Dataset entries
Start of Block

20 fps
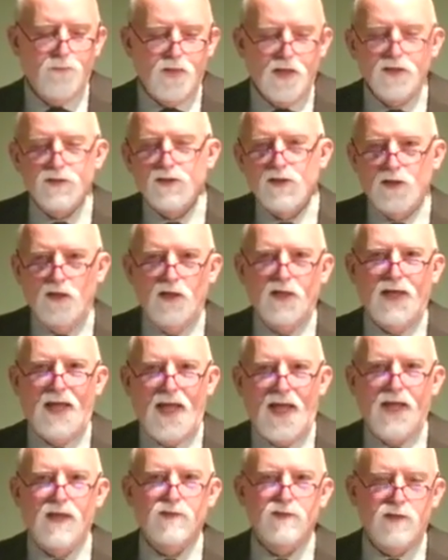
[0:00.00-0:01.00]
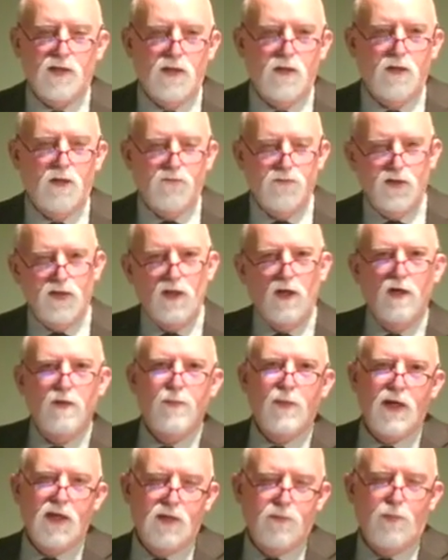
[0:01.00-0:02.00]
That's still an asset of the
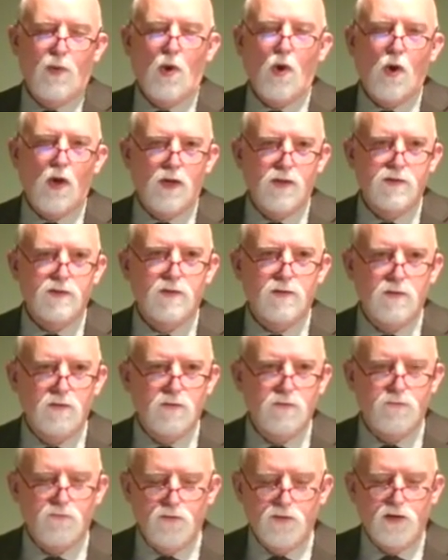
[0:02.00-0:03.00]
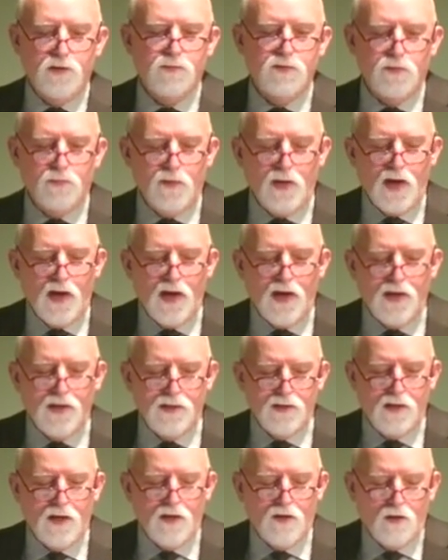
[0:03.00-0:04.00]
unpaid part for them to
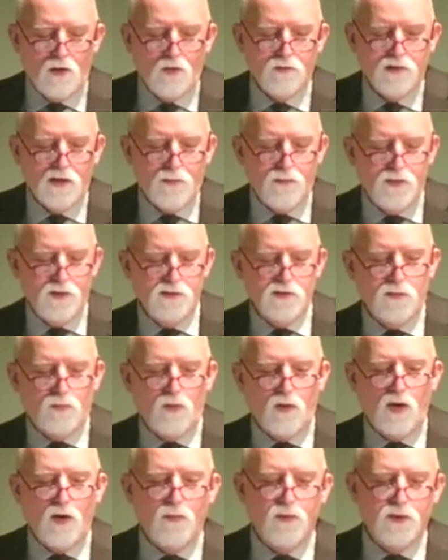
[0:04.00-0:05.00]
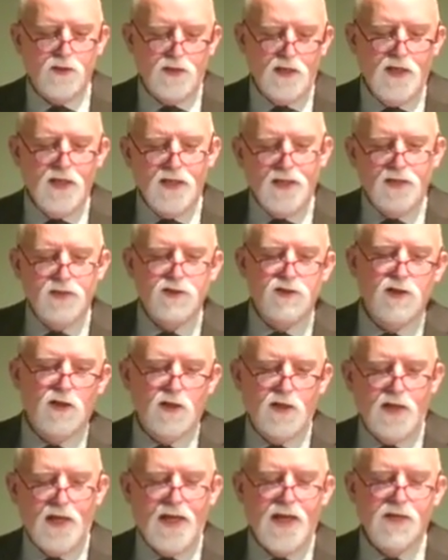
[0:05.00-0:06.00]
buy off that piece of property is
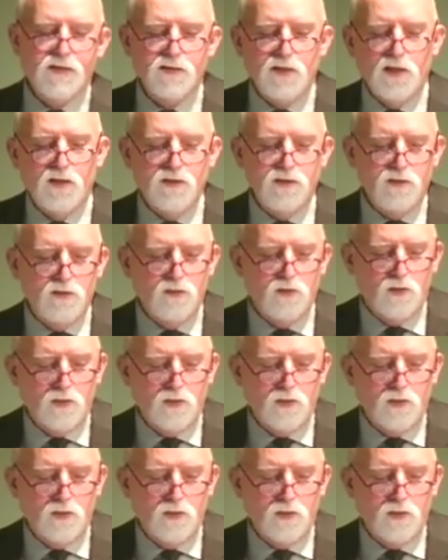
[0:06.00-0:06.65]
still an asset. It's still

End of Block

→ **Description of the task**: Restate the entries verbatim, without pictures.

→ **Answer to this exercise**:
20 fps
[0:00.00-0:01.00]
[0:01.00-0:02.00]
That's still an asset of the
[0:02.00-0:03.00]
[0:03.00-0:04.00]
unpaid part for them to
[0:04.00-0:05.00]
[0:05.00-0:06.00]
buy off that piece of property is
[0:06.00-0:06.65]
still an asset. It's still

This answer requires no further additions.